Reduce Driver Turnover Through Positive Company Wide Relationships

For the last 10 years, hiring and retaining qualified drivers has been an industry-wide challenge, with average driver turnover hovering around 95%. Rather than chase a dwindling supply of drivers, the best way to fight the shortage is to keep the drivers you already have by creating a company culture that makes them want to work for you.

Creating A Positive Company Culture Is The Key To Success

Dan Baker’s Cultural Relationship Program focuses on improving relationships that impact drivers, from dispatchers to operations, payroll and beyond.  One of the frequent reasons given why a driver leaves one company for another is they feel they don’t fit in that company’s culture.  In your company, every employee that has contact with a driver has the ability to “manage” that relationship with the driver to impact them in a positive way.

A good company culture encourages better communication and collaboration between all departments. It improves retention not only for drivers, but for dispatchers and other staff as well, and increases company loyalty. In short, company culture is what makes your company a place people want to be a part of.

Education is the key to improving your employee’s ability to work with and for others and to foster professionalism in the workplace.

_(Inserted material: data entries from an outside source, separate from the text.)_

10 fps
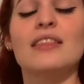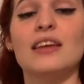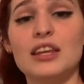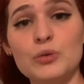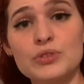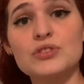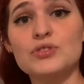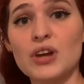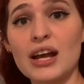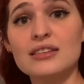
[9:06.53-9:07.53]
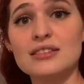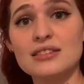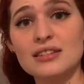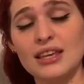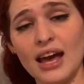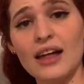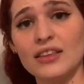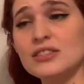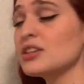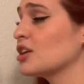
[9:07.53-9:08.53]
That he was stressed? Yeah,
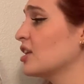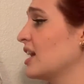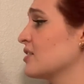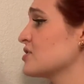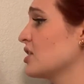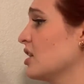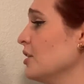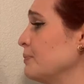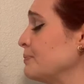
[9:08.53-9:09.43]
that's a good answer.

The Cultural Relationship Program helps all employees understand:

  • How to communicate more effectively with their fellow employees
  • How to behave professionally
  • How to positively impact and direct their attitude
  • How to resolve conflicts productively

In addition, The Cultural Relationship Program focuses on recruiting.  To be successful in today’s hiring market, a recruiter must understand the differences between the various generational groups of drivers, and how best to communicate, motivate, and attract them. A Gen X driver has different needs and expectations than a Millennial driver, and you ignore them at your peril.

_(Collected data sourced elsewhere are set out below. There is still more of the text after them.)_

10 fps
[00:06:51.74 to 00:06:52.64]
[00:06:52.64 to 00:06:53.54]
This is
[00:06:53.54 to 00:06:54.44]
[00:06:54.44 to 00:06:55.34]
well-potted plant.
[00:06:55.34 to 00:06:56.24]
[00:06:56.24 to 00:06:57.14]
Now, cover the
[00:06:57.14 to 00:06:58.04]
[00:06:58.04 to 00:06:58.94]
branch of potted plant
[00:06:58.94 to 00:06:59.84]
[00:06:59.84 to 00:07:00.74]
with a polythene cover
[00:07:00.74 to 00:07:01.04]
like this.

In today’s transportation industry, dispatchers are sitting in cubicles, dispatching drivers they’ve never met. This is the single most frequent interaction your drivers have at your company and also one of their greatest sources of frustration. A good dispatcher is part teacher, part counselor, part organizer, and perhaps most importantly, the most frequent human contact your driver has at your company.  Being a great dispatcher is a person-to-person process. It’s essential that your company have well-trained dispatchers that understand:

  • How to best manage their team of drivers
  • How to better communicate with them
  • How to be the “leader of their fleet”
  • How to send them out, get them paid, and get them home

Every employee has a part to play in reinforcing your company’s culture, and Dan Baker breaks it down for all of them with a lifetime’s worth of experience, compassion and wit.

Understanding various generational groups

Drivers today have heard all the marketing gimmicks and been left with broken promises after accepting a job. The question is no longer, “What do I have to do to recruit more drivers today?” The question is, “What do we have to do to become the kind of company a driver wants to work for?”

Common Traits of Employees Today:

  • Have a new set of expectations
  • Have very little trucking experience
  • Smart
  • Extremely high-tech
  • Often, poor people skills and low attention span

How are you positioning your company to be what they’re looking for?

How A Positive Cultural Work Environment improves employee retention

Recognize driver turnover costs

It’s expensive to recruit, onboard, train, and coach a new driver…that’s before they’re even dispatched! The average cost of this process is $10,000 per driver hired.

Solve the one big reason drivers leave your company

Why do drivers leave? Do they feel like part of the team or do they feel like they can do better some place else? Why do they feel like that? Are they recognized?  Are they rewarded?  Are they heard?

Everyone Benefits with positive relationship skills

What are you doing to make your company a place people want to be?

About Dan Baker

Dan Baker is a nationally recognized speaker, teacher, and consultant to the trucking industry. He travels extensively throughout the United States and Canada, working with numerous trucking companies of all sizes. He speaks at driver safety meetings, award dinners, national conventions, and company seminars and symposiums. His mission is to speak to the “people” side of trucking. Though presentations are well known for his famous “Bull Jokes” and down-home humor, Dan never departs far from his main message: In this business, it’s People first, Trucking second.

Dan began his career working years ago as a Methodist Minister in San Antonio, Texas. After leaving the ministry, he evolved into a professional speaker and, since connecting with the trucking industry in the early 1980s, has dedicated the majority of his time, effort, and interest toward helping truckers communicate better in their complicated world.